**AIM OF THE EXERCISE:** This exercise calls for the data below to be retyped exactly, minus any images.

+++ SUPPLIED RECORDS +++

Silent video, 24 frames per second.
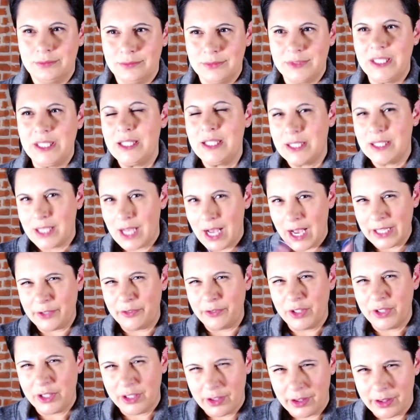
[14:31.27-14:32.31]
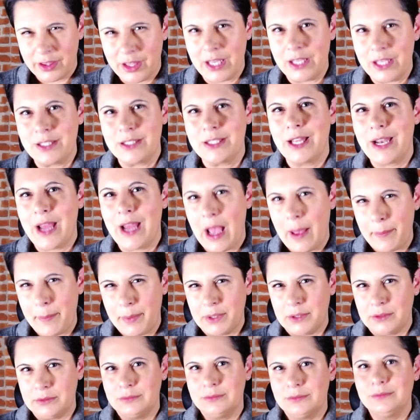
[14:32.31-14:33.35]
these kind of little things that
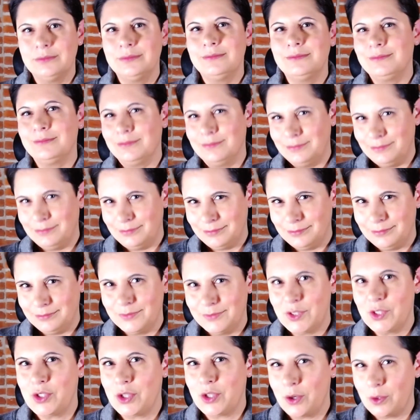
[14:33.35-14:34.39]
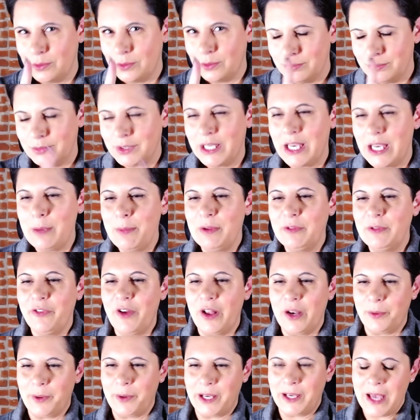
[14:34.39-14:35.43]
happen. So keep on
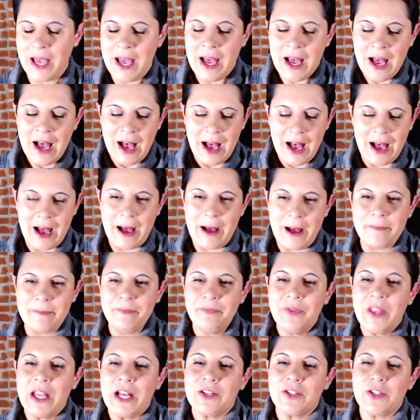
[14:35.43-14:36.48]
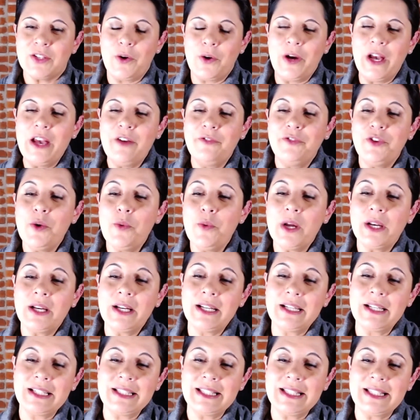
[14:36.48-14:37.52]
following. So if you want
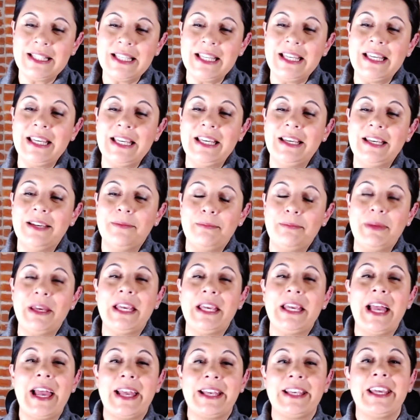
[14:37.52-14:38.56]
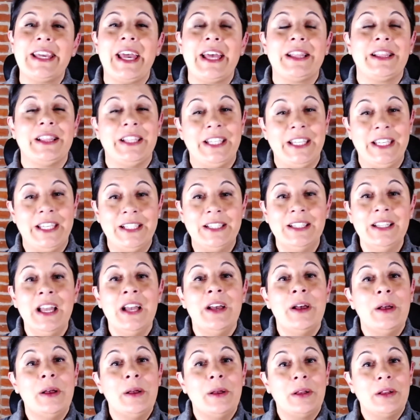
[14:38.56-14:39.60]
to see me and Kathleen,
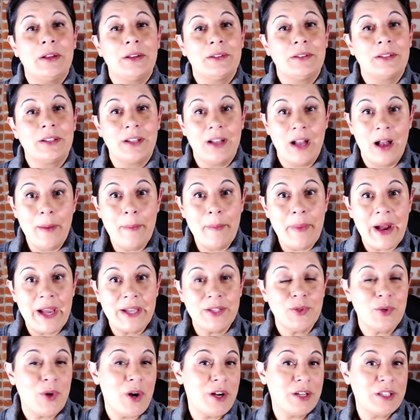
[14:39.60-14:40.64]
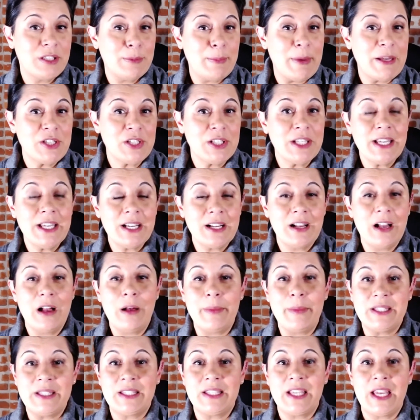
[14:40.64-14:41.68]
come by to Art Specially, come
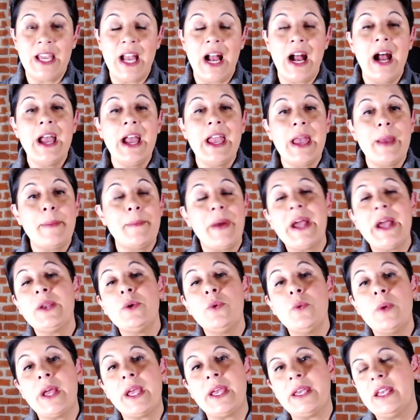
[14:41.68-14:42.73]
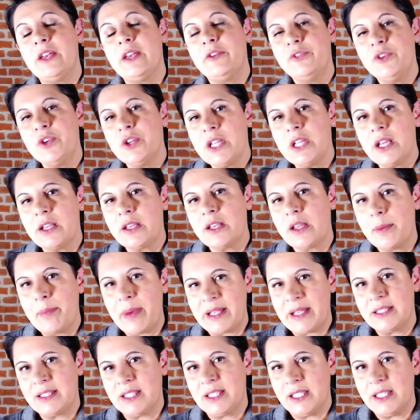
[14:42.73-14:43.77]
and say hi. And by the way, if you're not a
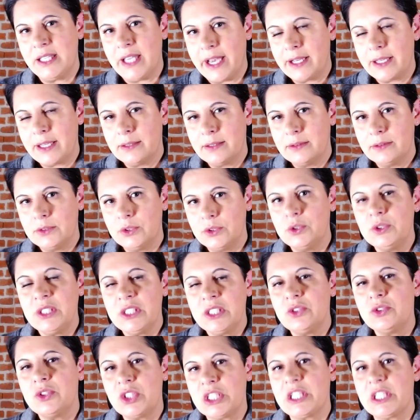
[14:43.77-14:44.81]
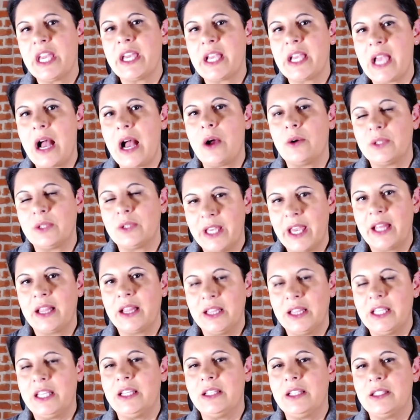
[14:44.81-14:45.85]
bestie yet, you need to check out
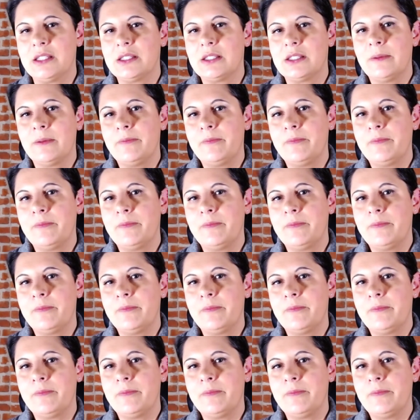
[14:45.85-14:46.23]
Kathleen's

+++

**ANSWER SECTION:**
Silent video, 24 frames per second.
[14:31.27-14:32.31]
[14:32.31-14:33.35]
these kind of little things that
[14:33.35-14:34.39]
[14:34.39-14:35.43]
happen. So keep on
[14:35.43-14:36.48]
[14:36.48-14:37.52]
following. So if you want
[14:37.52-14:38.56]
[14:38.56-14:39.60]
to see me and Kathleen,
[14:39.60-14:40.64]
[14:40.64-14:41.68]
come by to Art Specially, come
[14:41.68-14:42.73]
[14:42.73-14:43.77]
and say hi. And by the way, if you're not a
[14:43.77-14:44.81]
[14:44.81-14:45.85]
bestie yet, you need to check out
[14:45.85-14:46.23]
Kathleen's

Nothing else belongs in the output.